◆ Provided data
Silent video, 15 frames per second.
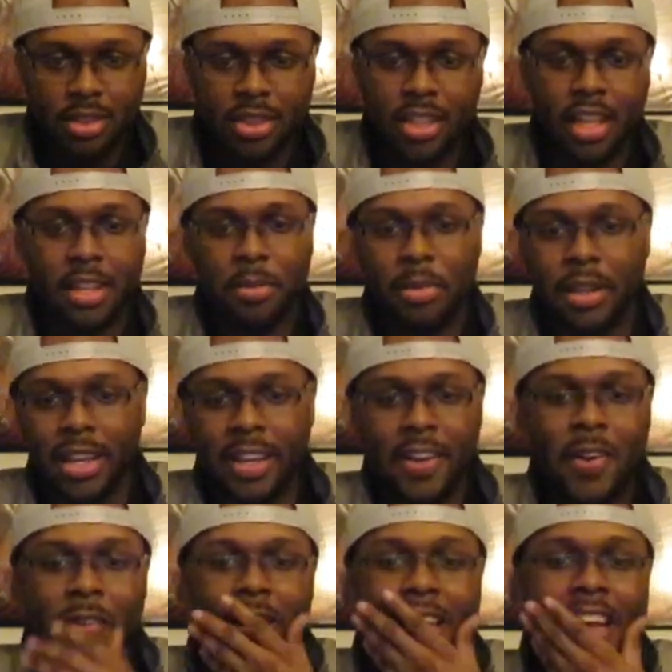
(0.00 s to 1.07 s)
Saw the
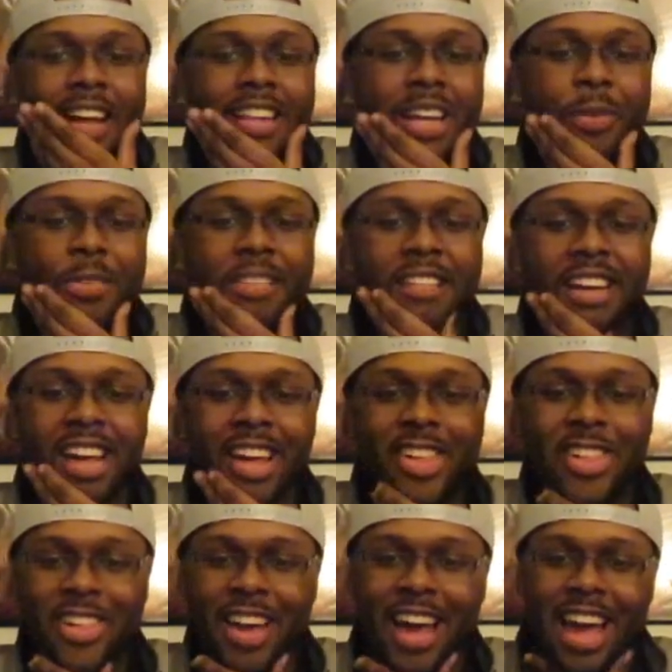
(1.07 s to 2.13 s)
plane going down. That was a
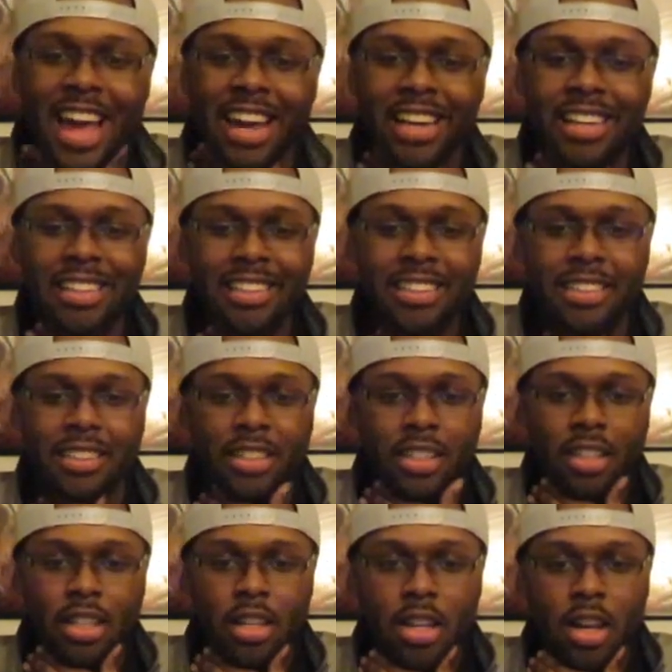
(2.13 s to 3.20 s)
nice shot.
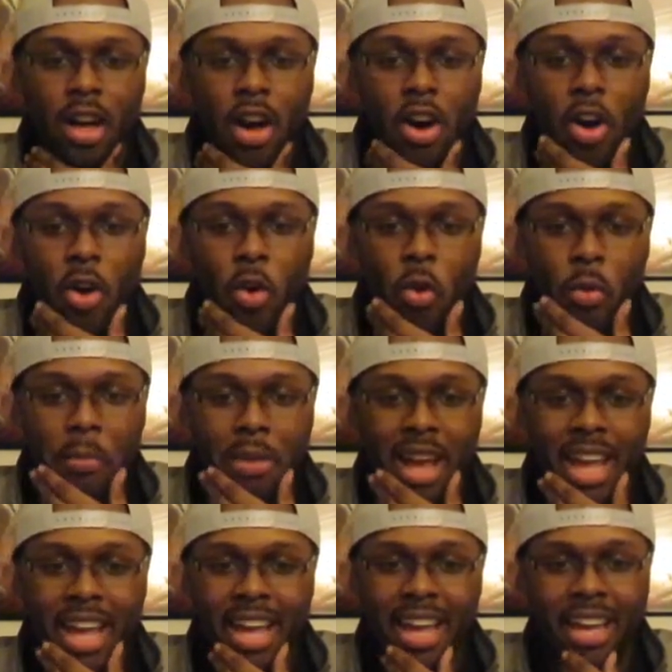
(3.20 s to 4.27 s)
Oh,
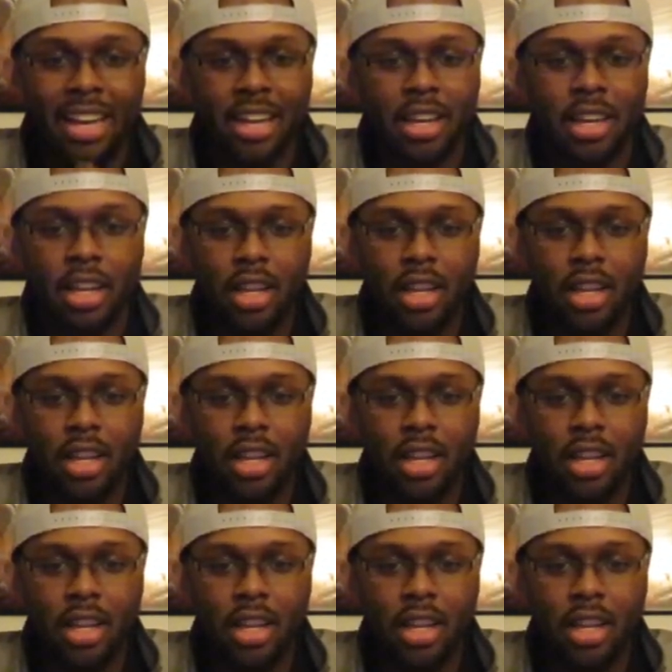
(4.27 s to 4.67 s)
man.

◆ Exercise directions
Write the material out again exactly as it appears, dropping the pictures.

◆ Task answer
Silent video, 15 frames per second.
(0.00 s to 1.07 s)
Saw the
(1.07 s to 2.13 s)
plane going down. That was a
(2.13 s to 3.20 s)
nice shot.
(3.20 s to 4.27 s)
Oh,
(4.27 s to 4.67 s)
man.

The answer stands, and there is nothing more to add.